INSTRUCTIONS FOR THE TASK. Your task is to return the listing below word for word, without any of its images.

== == ==

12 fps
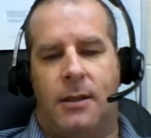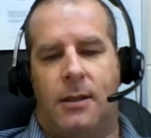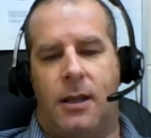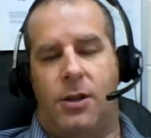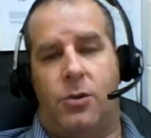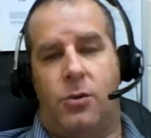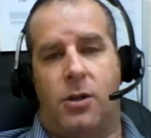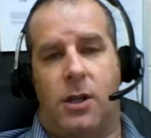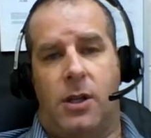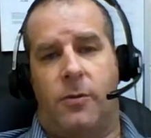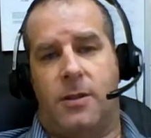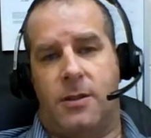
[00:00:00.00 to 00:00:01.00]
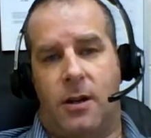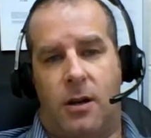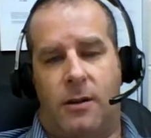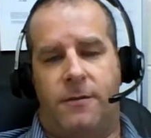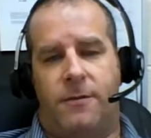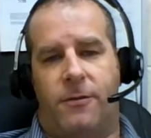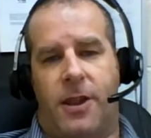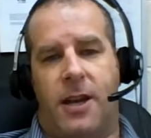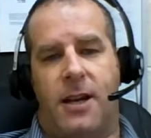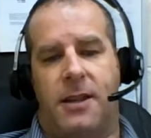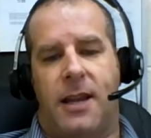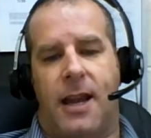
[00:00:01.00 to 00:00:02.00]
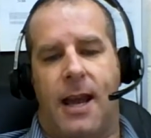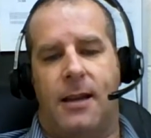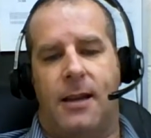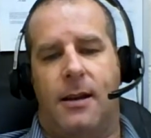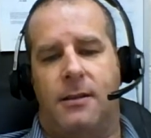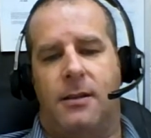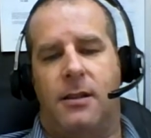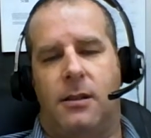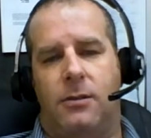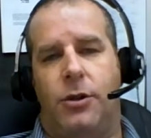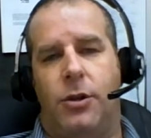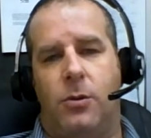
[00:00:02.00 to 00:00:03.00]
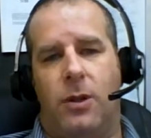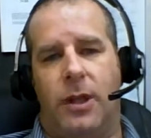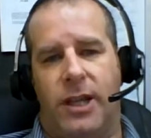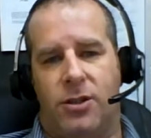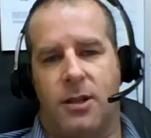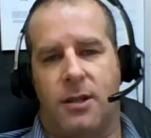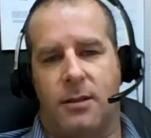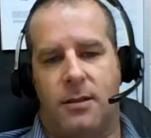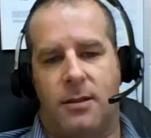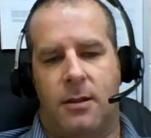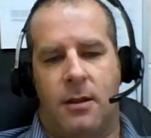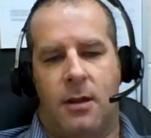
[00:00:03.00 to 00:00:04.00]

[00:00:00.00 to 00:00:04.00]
They usually resolve within a day until new lesions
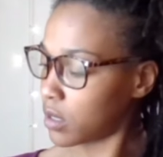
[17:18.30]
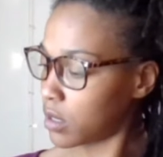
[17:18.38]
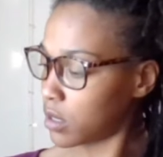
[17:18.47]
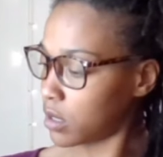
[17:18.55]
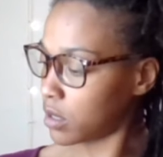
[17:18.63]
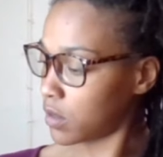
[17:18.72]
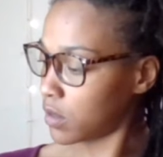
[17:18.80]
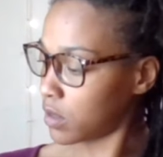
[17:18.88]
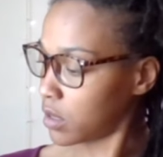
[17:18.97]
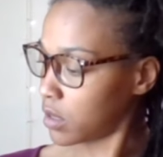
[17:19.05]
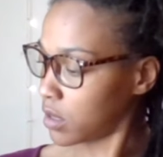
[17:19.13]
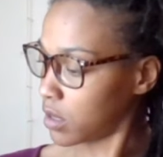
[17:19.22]

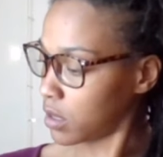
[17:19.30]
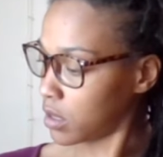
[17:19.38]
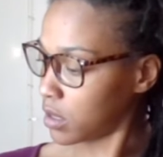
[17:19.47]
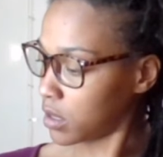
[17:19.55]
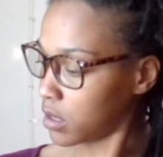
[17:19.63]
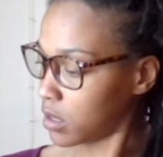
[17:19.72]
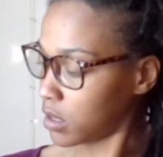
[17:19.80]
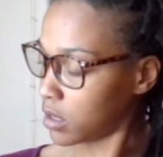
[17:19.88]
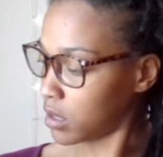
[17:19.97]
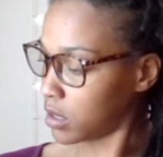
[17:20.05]
Nobody speaks.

== == ==

ANSWER FOR THIS EXERCISE.
12 fps
[00:00:00.00 to 00:00:01.00]
[00:00:01.00 to 00:00:02.00]
[00:00:02.00 to 00:00:03.00]
[00:00:03.00 to 00:00:04.00]

[00:00:00.00 to 00:00:04.00]
They usually resolve within a day until new lesions
[17:18.30]
[17:18.38]
[17:18.47]
[17:18.55]
[17:18.63]
[17:18.72]
[17:18.80]
[17:18.88]
[17:18.97]
[17:19.05]
[17:19.13]
[17:19.22]

[17:19.30]
[17:19.38]
[17:19.47]
[17:19.55]
[17:19.63]
[17:19.72]
[17:19.80]
[17:19.88]
[17:19.97]
[17:20.05]
Nobody speaks.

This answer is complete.